Dataset entries
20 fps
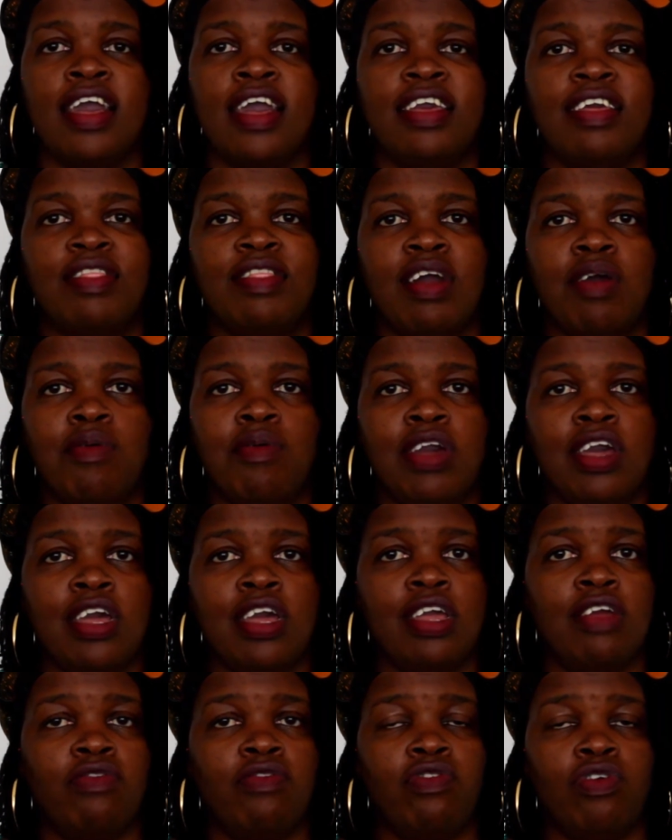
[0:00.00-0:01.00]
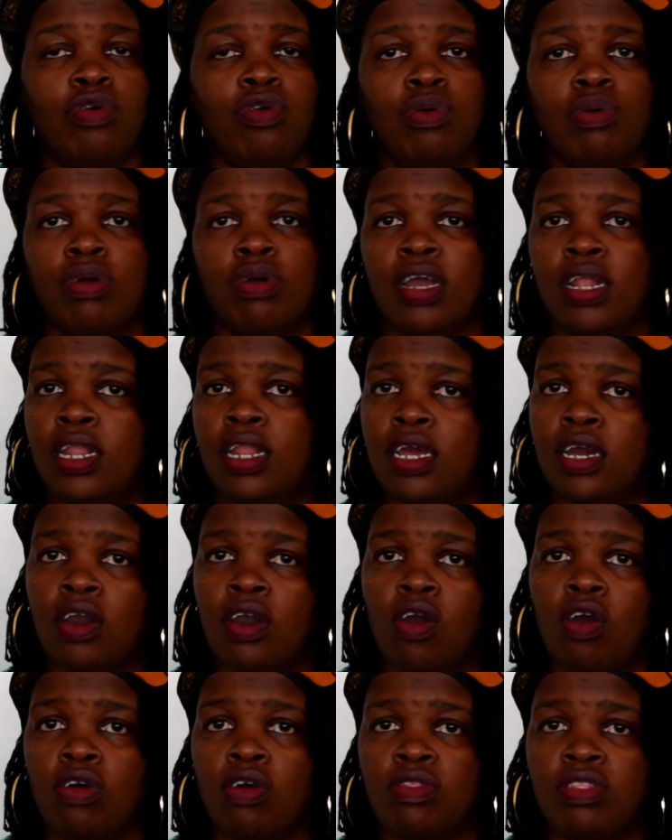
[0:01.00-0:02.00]
Either way, if you
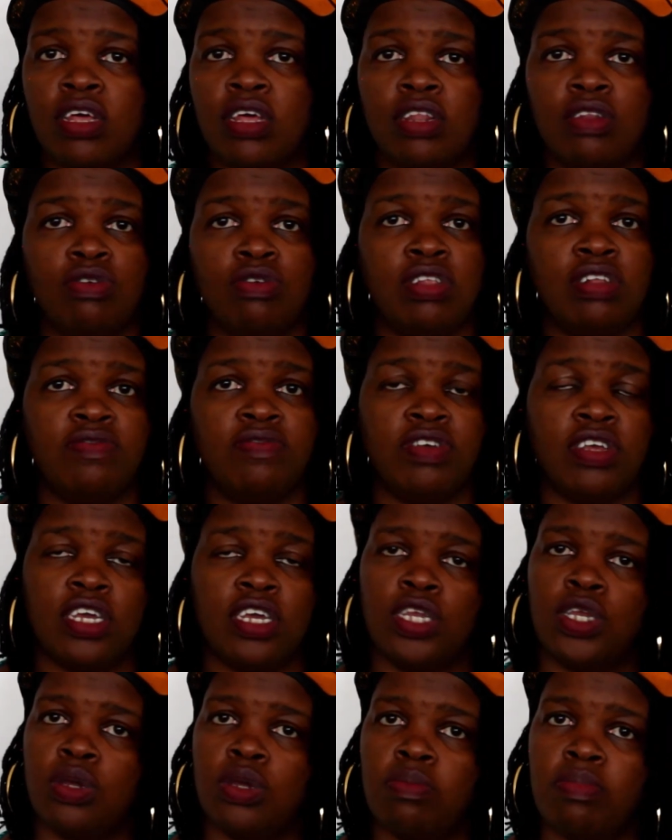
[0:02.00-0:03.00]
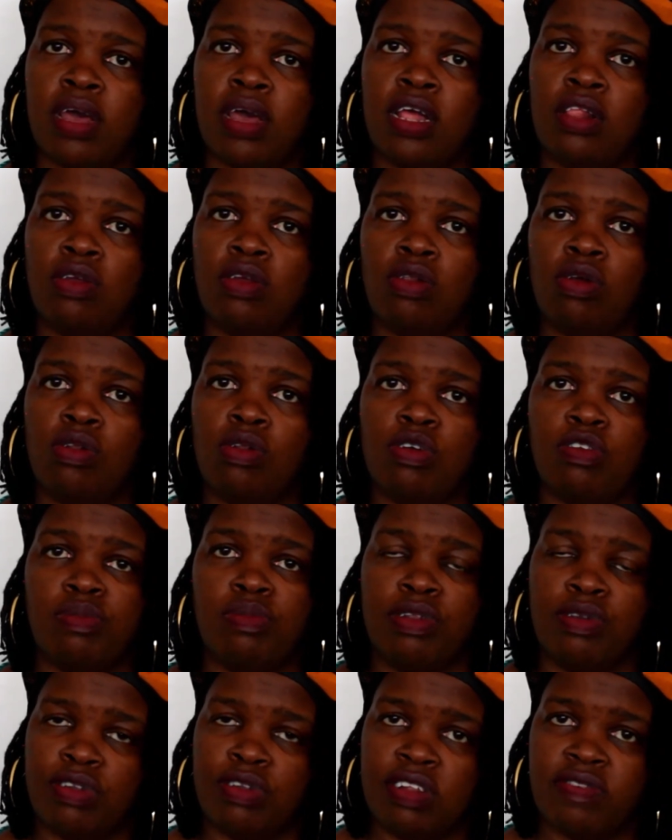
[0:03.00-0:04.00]
click on the notification bell, you'll always
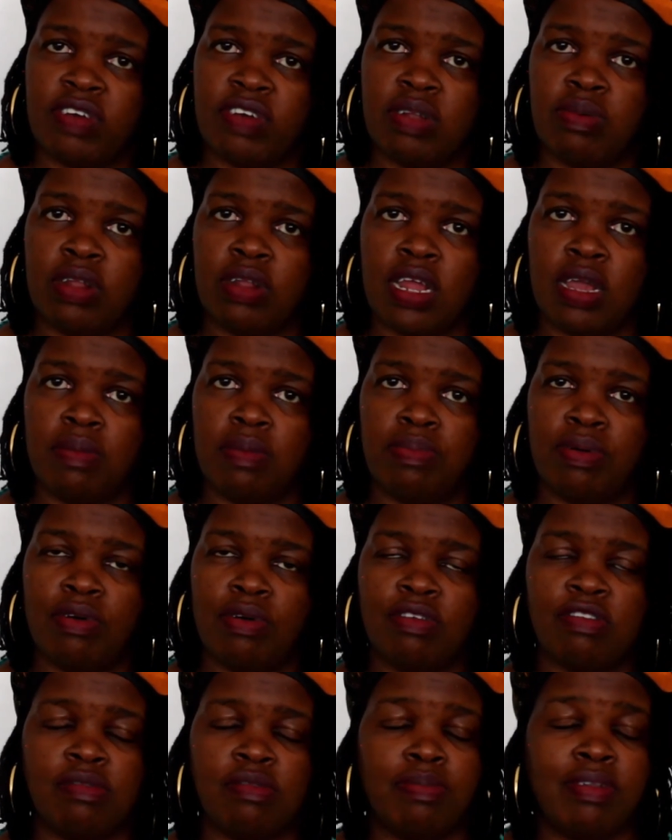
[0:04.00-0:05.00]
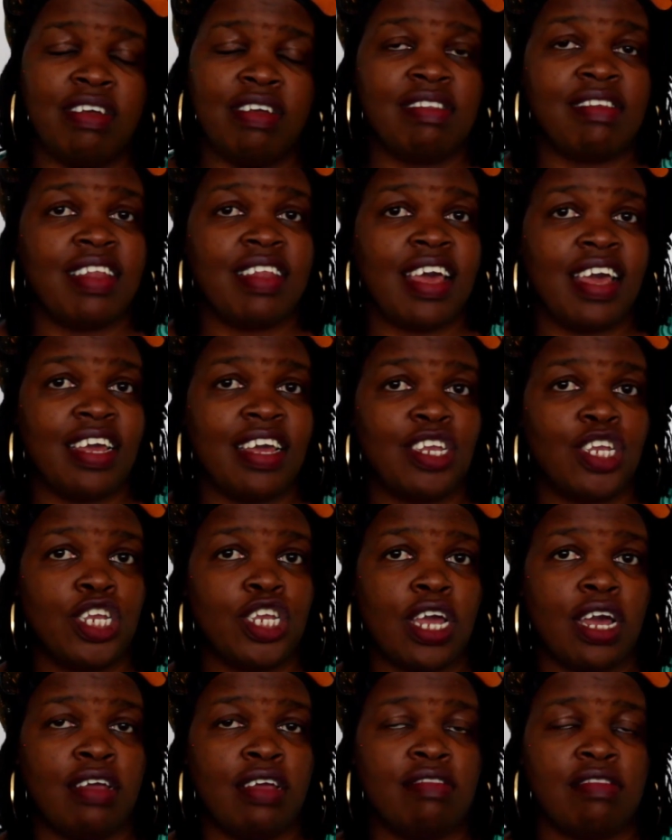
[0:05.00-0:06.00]
be notified when I post. Please like,
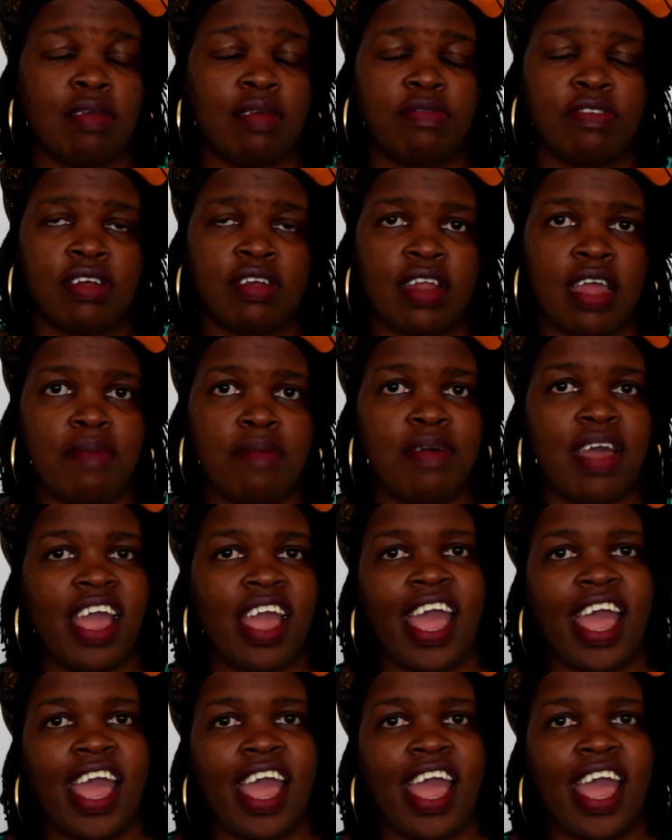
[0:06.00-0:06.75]
share, and subscribe.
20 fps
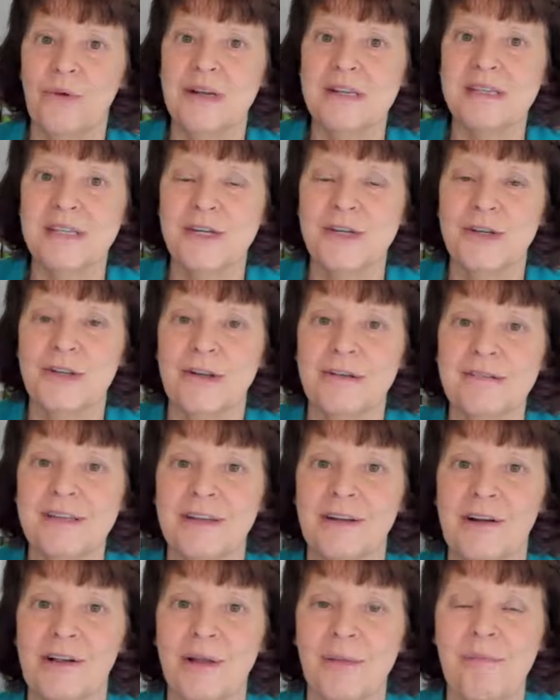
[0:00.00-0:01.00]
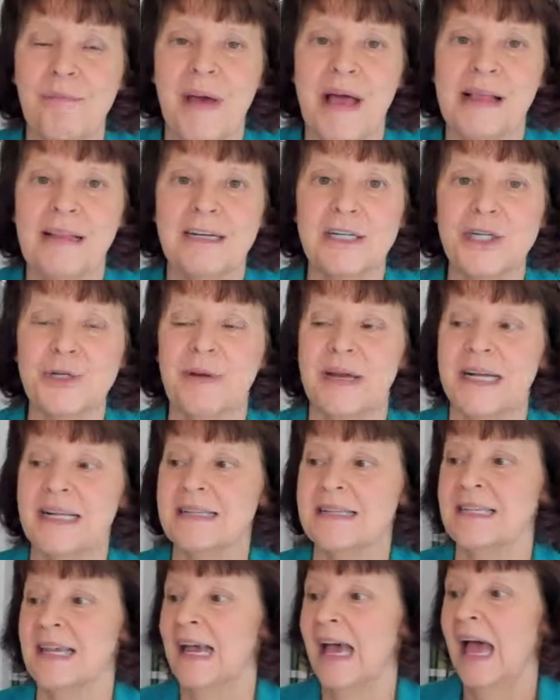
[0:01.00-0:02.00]
was to do those little
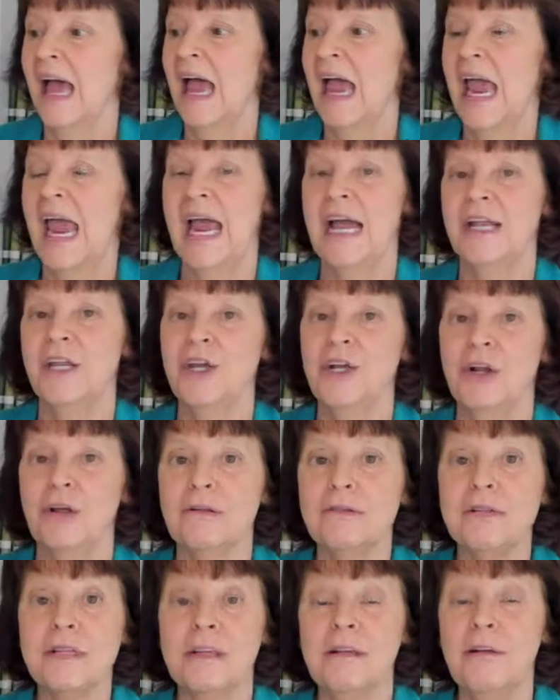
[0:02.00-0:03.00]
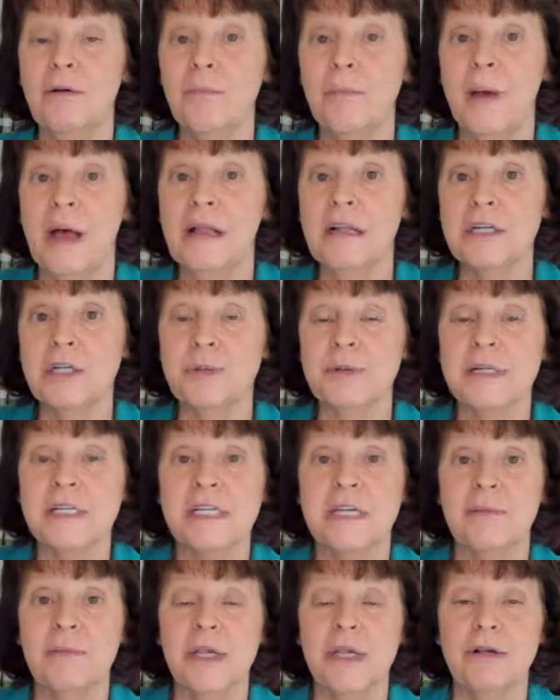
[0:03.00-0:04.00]
embellishments. And you know, those little
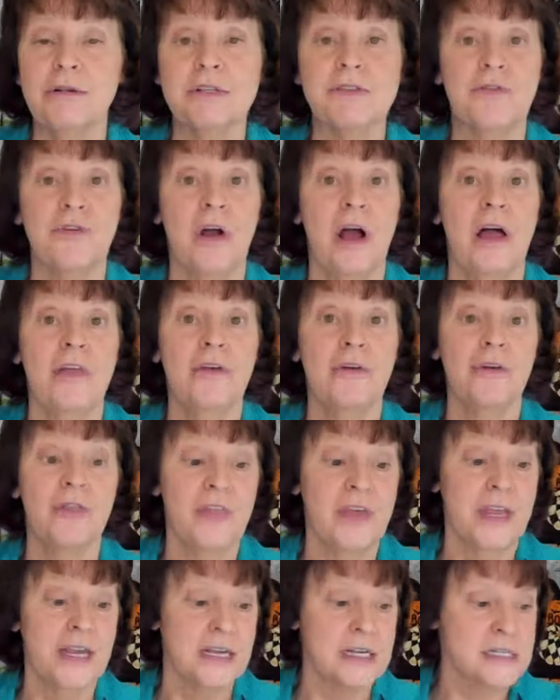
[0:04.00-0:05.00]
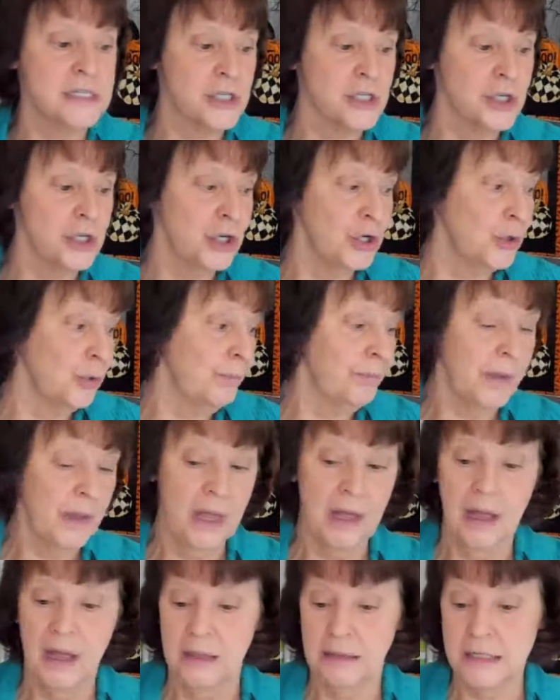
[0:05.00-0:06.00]
embellishments can be used for other things too.
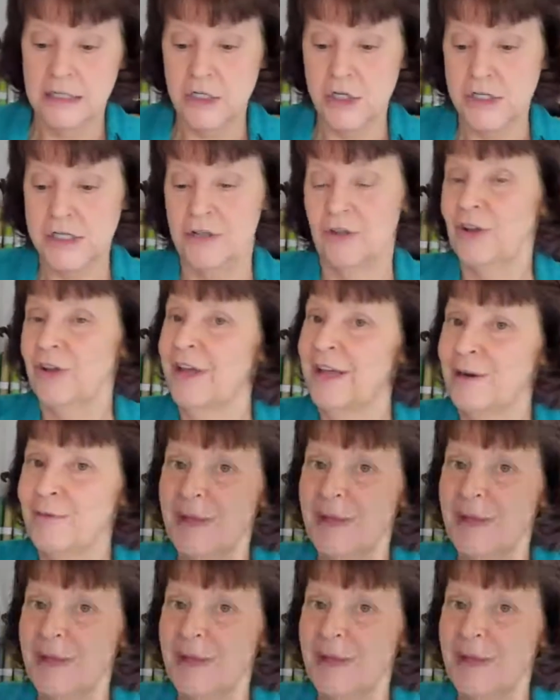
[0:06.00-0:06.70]
Let's just look at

* TASK TO CARRY OUT
Make an exact copy of all entries above, dropping the images.

* ANSWER TO THE PROBLEM
20 fps
[0:00.00-0:01.00]
[0:01.00-0:02.00]
Either way, if you
[0:02.00-0:03.00]
[0:03.00-0:04.00]
click on the notification bell, you'll always
[0:04.00-0:05.00]
[0:05.00-0:06.00]
be notified when I post. Please like,
[0:06.00-0:06.75]
share, and subscribe.
20 fps
[0:00.00-0:01.00]
[0:01.00-0:02.00]
was to do those little
[0:02.00-0:03.00]
[0:03.00-0:04.00]
embellishments. And you know, those little
[0:04.00-0:05.00]
[0:05.00-0:06.00]
embellishments can be used for other things too.
[0:06.00-0:06.70]
Let's just look at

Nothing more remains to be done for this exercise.